──────── DATA LISTING

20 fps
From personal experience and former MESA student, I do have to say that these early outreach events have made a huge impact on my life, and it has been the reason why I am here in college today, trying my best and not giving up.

────────────────
──────── DATA LISTING

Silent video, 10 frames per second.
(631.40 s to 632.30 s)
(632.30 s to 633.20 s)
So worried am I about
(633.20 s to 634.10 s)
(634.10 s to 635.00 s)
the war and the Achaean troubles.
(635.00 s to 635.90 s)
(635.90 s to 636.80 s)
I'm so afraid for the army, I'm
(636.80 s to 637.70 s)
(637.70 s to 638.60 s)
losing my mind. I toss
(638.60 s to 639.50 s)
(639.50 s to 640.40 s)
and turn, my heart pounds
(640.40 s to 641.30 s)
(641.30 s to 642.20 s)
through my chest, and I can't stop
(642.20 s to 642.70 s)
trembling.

────────────────

### [YOUR ASSIGNMENT]
Print exactly the lines above from the one with "(632.30 s to 633.20 s)" to the one with "(640.40 s to 641.30 s)", including both.

### [COMPLETED EXERCISE]
(632.30 s to 633.20 s)
So worried am I about
(633.20 s to 634.10 s)
(634.10 s to 635.00 s)
the war and the Achaean troubles.
(635.00 s to 635.90 s)
(635.90 s to 636.80 s)
I'm so afraid for the army, I'm
(636.80 s to 637.70 s)
(637.70 s to 638.60 s)
losing my mind. I toss
(638.60 s to 639.50 s)
(639.50 s to 640.40 s)
and turn, my heart pounds
(640.40 s to 641.30 s)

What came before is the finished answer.